Dos 14 mandados de prisão preventiva, apenas 6 foram cumpridos, com principais alvos escapando. Delegados federais estão preocupados com o ocorrido.
Rastreamento de fintechs e combate à lavagem
Durante a operação, as investigações apontaram que a facção criminosa PCC utilizava instituições financeiras, incluindo fintechs e fundos de investimento, para lavar dinheiro, mascarar transações e ocultar patrimônio. O ministro da Fazenda, Fernando Haddad, afirmou que o crime organizado precisará buscar novas formas de movimentar e esconder fortunas ilícitas diante do avanço da fiscalização.
Haddad destacou que a Inteligência Artificial será empregada para rastrear e monitorar todas as movimentações financeiras em fintechs. “Usaremos a Inteligência Artificial que já dispomos para rastrear e acompanhar o que entra e o que sai das fintechs. Quem abastece as contas, como se dão as movimentações, para onde foi o dinheiro. Quem está fazendo o quê”, declarou o ministro.
Ele garantiu que a fiscalização sobre essas empresas será tão rigorosa quanto a aplicada ao sistema bancário tradicional. Movimentações atípicas, entradas e saídas sem identificação clara serão detectadas pela tecnologia, segundo Haddad. “Tudo isso a nossa IA vai pegar e vamos para cima de quem estiver fazendo coisa errada. Vamos seguir o dinheiro do criminoso”, completou.
Preocupação com cumprimento de mandados
Segundo apuração da TV Globo, delegados federais demonstraram preocupação com o baixo índice de cumprimento dos mandados de prisão preventiva. Dos 14 expedidos, apenas 6 foram efetivados, permitindo que alguns dos principais alvos escapassem da ação policial. A suspeita de vazamento de informações é considerada grave e poderá ser investigada paralelamente à apuração do esquema de lavagem de dinheiro.

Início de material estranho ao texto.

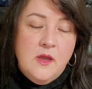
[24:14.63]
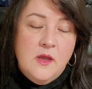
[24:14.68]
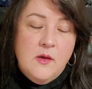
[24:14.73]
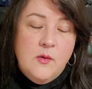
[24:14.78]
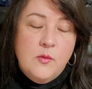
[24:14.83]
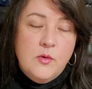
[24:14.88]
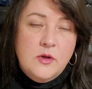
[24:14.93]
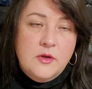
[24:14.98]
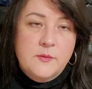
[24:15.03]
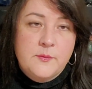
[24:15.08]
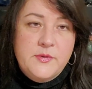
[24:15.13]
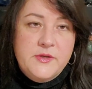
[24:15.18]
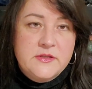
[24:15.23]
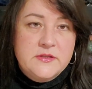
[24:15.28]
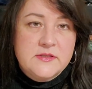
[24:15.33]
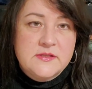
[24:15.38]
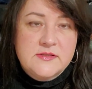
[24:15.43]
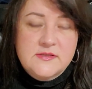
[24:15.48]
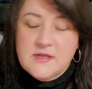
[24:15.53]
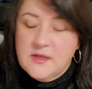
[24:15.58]
what could be in
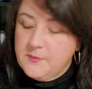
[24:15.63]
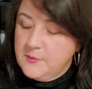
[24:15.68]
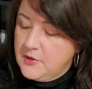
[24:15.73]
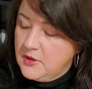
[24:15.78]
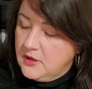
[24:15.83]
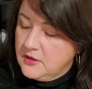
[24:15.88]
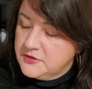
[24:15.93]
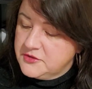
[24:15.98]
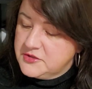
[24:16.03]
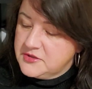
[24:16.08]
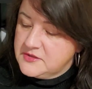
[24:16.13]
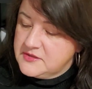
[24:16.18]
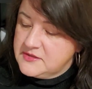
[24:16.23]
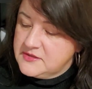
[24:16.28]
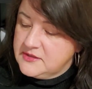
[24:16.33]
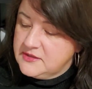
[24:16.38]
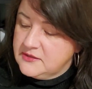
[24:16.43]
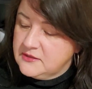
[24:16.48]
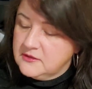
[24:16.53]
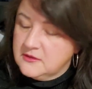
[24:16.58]
the subconscious
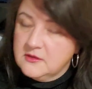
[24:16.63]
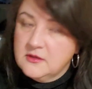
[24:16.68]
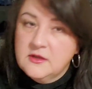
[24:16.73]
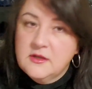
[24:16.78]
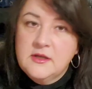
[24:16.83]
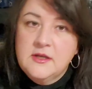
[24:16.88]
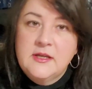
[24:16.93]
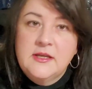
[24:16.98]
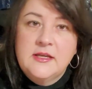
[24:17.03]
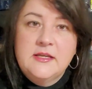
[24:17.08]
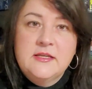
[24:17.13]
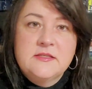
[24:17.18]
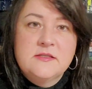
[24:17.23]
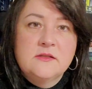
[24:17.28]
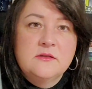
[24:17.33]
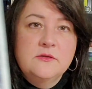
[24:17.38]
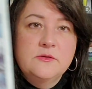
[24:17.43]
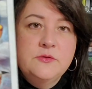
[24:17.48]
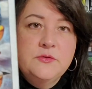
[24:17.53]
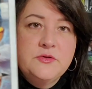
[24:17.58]
here is
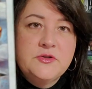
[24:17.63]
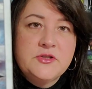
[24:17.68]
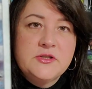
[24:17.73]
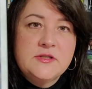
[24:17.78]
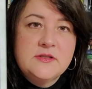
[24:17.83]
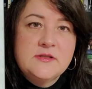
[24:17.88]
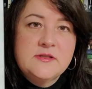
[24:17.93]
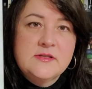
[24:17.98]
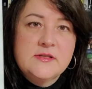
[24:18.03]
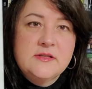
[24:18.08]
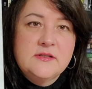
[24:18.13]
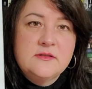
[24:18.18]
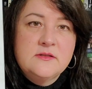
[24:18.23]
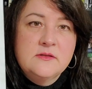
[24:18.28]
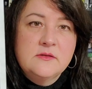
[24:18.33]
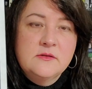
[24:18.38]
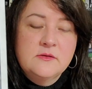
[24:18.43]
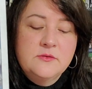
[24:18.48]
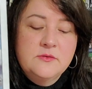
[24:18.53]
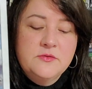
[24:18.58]
illusions and
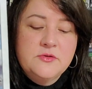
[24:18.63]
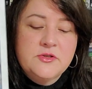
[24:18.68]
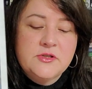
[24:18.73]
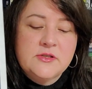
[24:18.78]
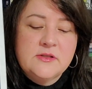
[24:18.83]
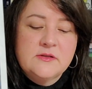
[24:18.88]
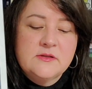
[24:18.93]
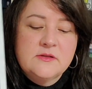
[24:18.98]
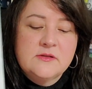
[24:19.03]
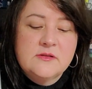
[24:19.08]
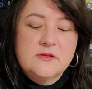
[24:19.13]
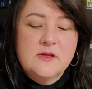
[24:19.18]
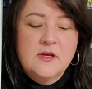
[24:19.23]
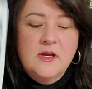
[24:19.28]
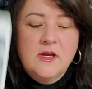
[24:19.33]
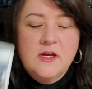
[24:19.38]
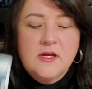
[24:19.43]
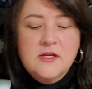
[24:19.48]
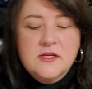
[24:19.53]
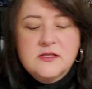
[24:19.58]
delusions.
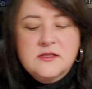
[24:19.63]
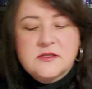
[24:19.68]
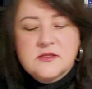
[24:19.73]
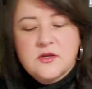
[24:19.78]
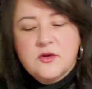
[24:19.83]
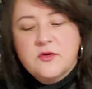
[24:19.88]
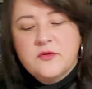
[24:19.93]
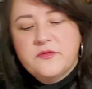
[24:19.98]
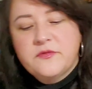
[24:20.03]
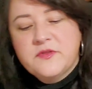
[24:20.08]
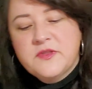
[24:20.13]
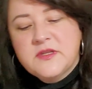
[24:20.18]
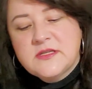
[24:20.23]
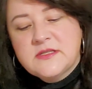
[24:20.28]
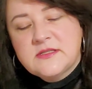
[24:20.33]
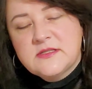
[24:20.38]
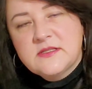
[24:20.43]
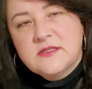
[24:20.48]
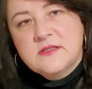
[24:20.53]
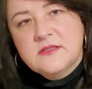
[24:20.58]
So if
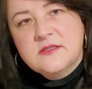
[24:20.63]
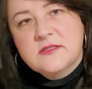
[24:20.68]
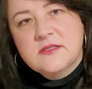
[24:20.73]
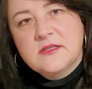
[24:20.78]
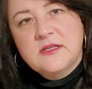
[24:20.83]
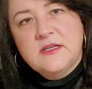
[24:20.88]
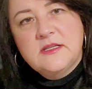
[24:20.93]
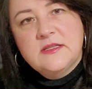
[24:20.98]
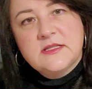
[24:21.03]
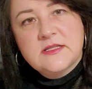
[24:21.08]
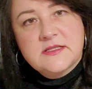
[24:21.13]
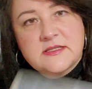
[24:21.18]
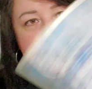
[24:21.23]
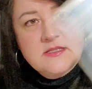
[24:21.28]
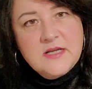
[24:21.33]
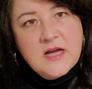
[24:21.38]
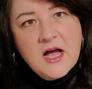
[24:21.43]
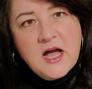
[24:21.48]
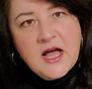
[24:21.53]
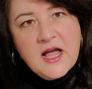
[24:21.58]
this is in the
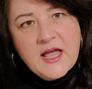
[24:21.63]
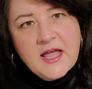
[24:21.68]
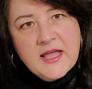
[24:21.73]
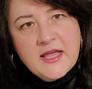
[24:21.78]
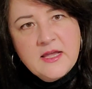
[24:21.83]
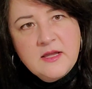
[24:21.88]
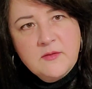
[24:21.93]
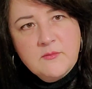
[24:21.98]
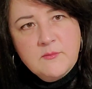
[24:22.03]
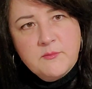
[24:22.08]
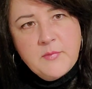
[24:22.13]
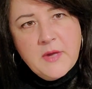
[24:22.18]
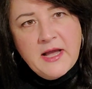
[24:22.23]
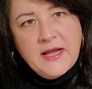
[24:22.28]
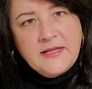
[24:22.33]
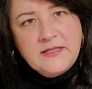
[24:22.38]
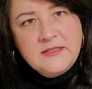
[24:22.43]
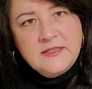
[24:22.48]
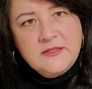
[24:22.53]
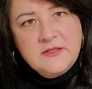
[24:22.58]
sky,
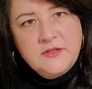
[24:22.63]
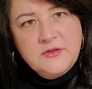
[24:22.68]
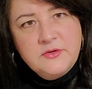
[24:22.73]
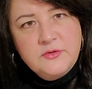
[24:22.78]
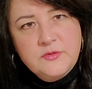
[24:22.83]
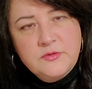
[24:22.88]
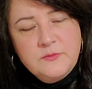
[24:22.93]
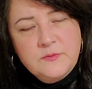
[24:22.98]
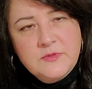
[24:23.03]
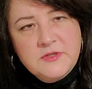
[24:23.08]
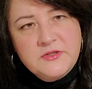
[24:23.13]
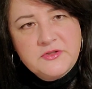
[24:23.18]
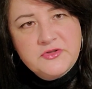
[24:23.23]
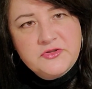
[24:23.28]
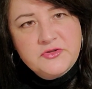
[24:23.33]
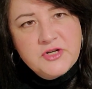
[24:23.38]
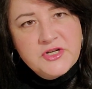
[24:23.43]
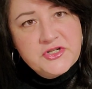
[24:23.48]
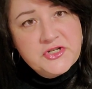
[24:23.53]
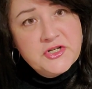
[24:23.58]
Biden and the new
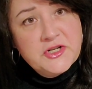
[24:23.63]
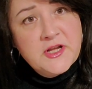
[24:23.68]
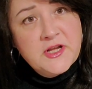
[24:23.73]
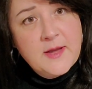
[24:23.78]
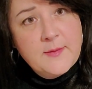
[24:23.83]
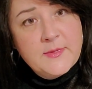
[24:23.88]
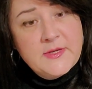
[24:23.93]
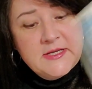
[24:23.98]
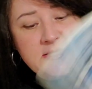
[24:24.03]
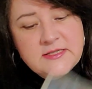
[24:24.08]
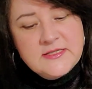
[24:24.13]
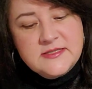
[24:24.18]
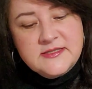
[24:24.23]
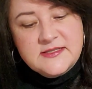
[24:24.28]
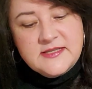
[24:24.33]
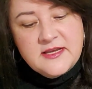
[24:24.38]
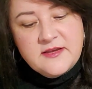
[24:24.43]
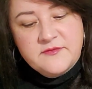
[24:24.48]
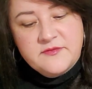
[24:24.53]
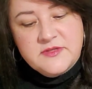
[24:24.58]
administration coming in to
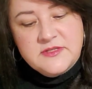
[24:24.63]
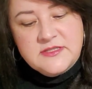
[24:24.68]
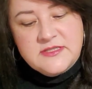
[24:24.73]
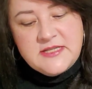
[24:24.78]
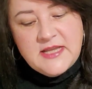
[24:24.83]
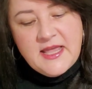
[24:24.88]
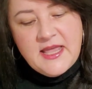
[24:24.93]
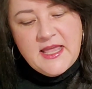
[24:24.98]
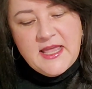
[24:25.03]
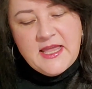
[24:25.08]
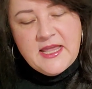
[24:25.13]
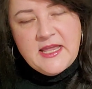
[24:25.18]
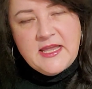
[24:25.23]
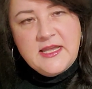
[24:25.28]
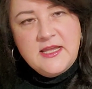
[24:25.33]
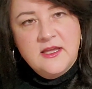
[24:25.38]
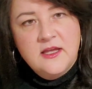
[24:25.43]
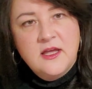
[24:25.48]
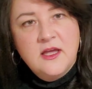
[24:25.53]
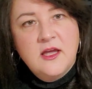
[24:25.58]
save the
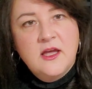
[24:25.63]
day,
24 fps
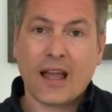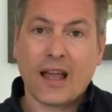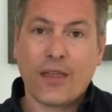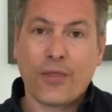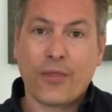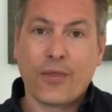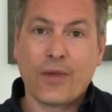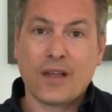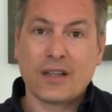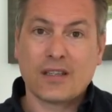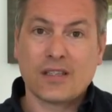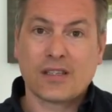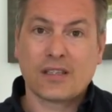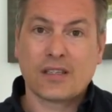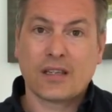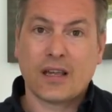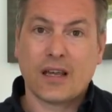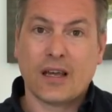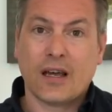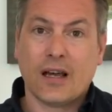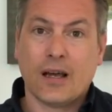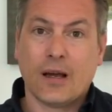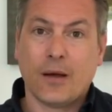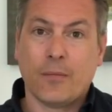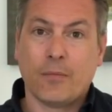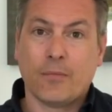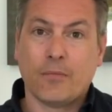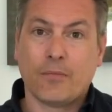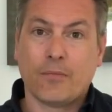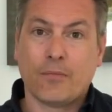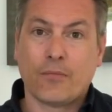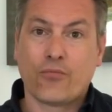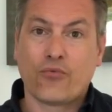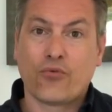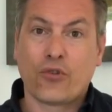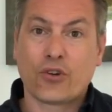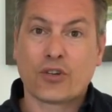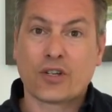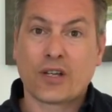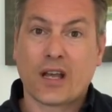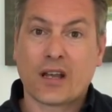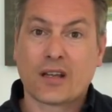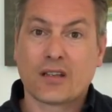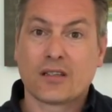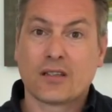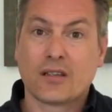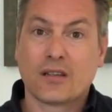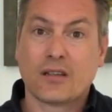this
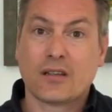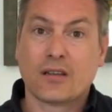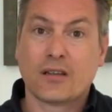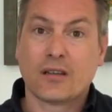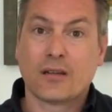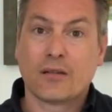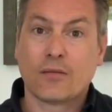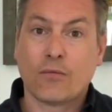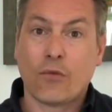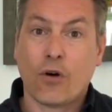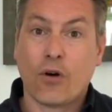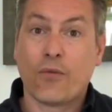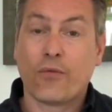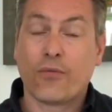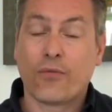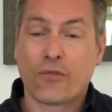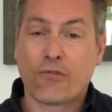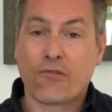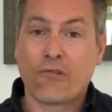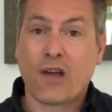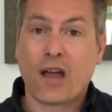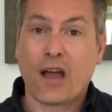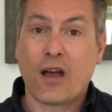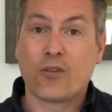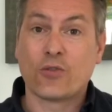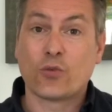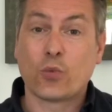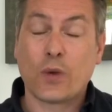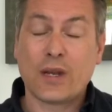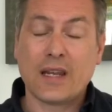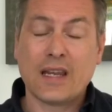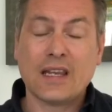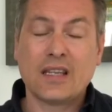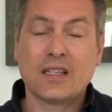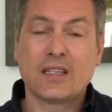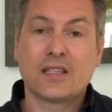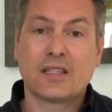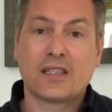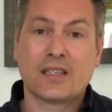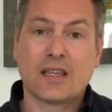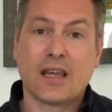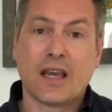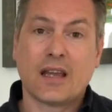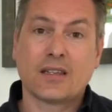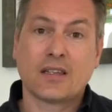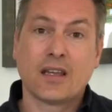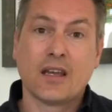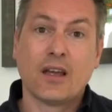project off the ground, we need to
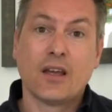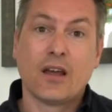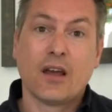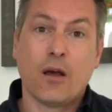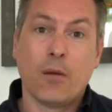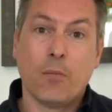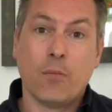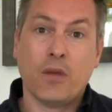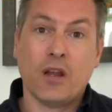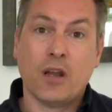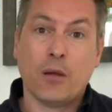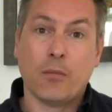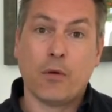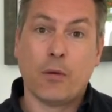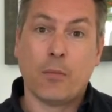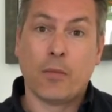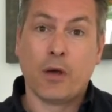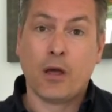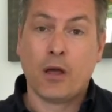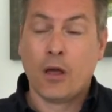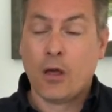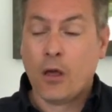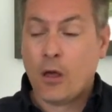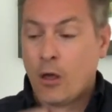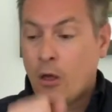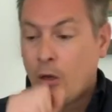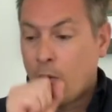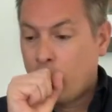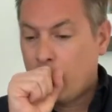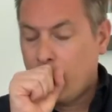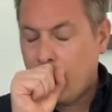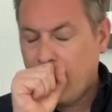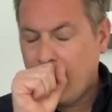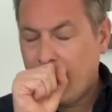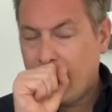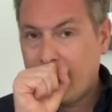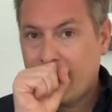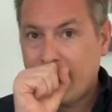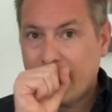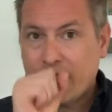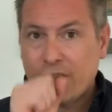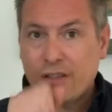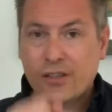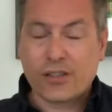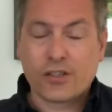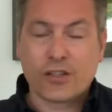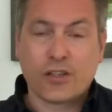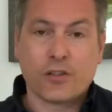set a minimum
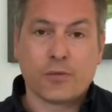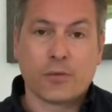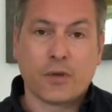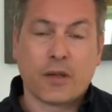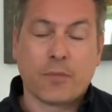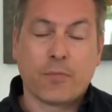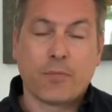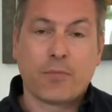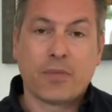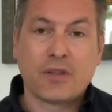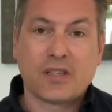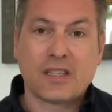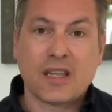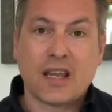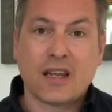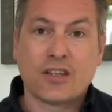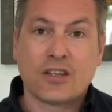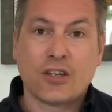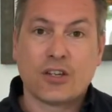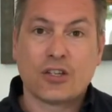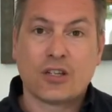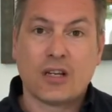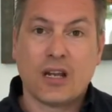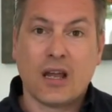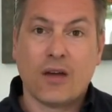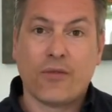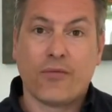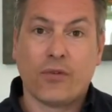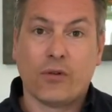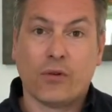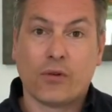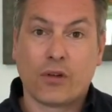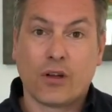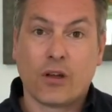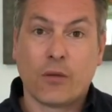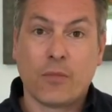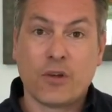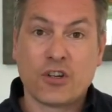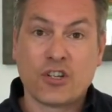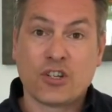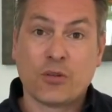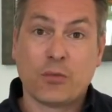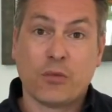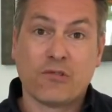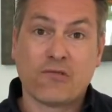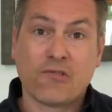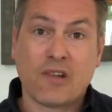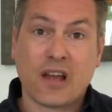percentage level
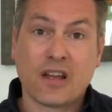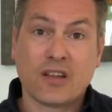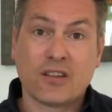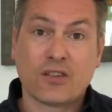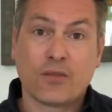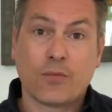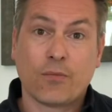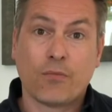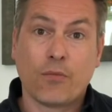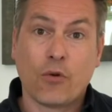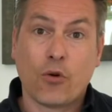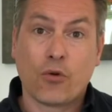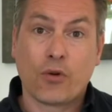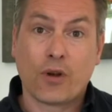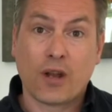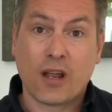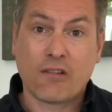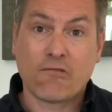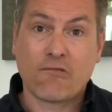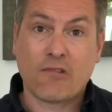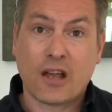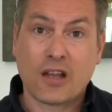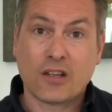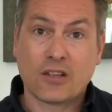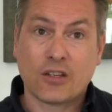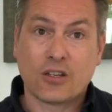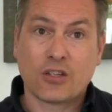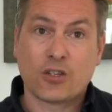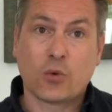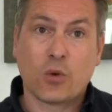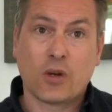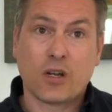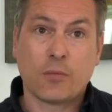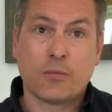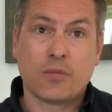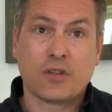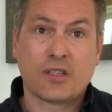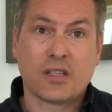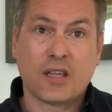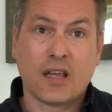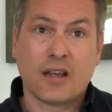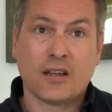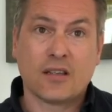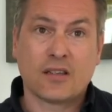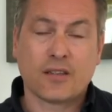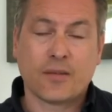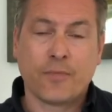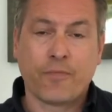commissionable rate or net rate at
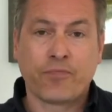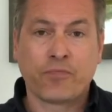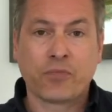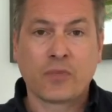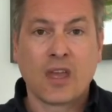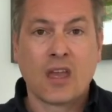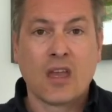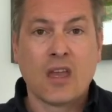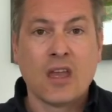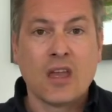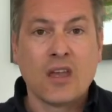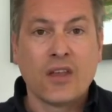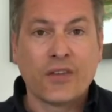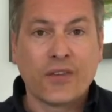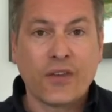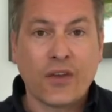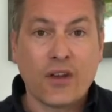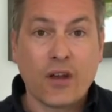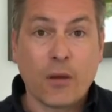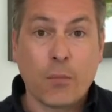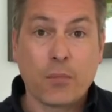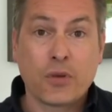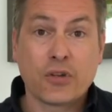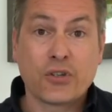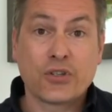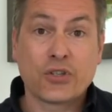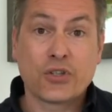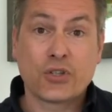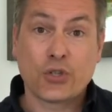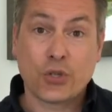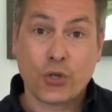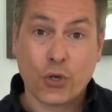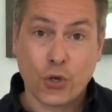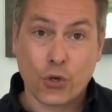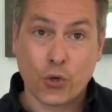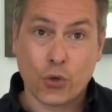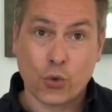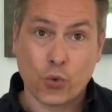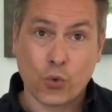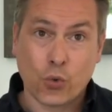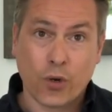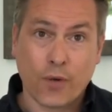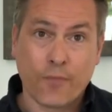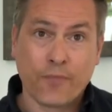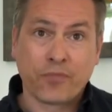20%. So number two,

A megaoperação desta quinta-feira (28) reforça a necessidade de aprimorar os mecanismos de combate ao crime organizado, especialmente no uso de novas tecnologias financeiras para ocultação de ativos. O governo sinaliza que a integração entre órgãos de fiscalização e o uso de ferramentas tecnológicas serão intensificados para dificultar a atuação de organizações criminosas como o PCC.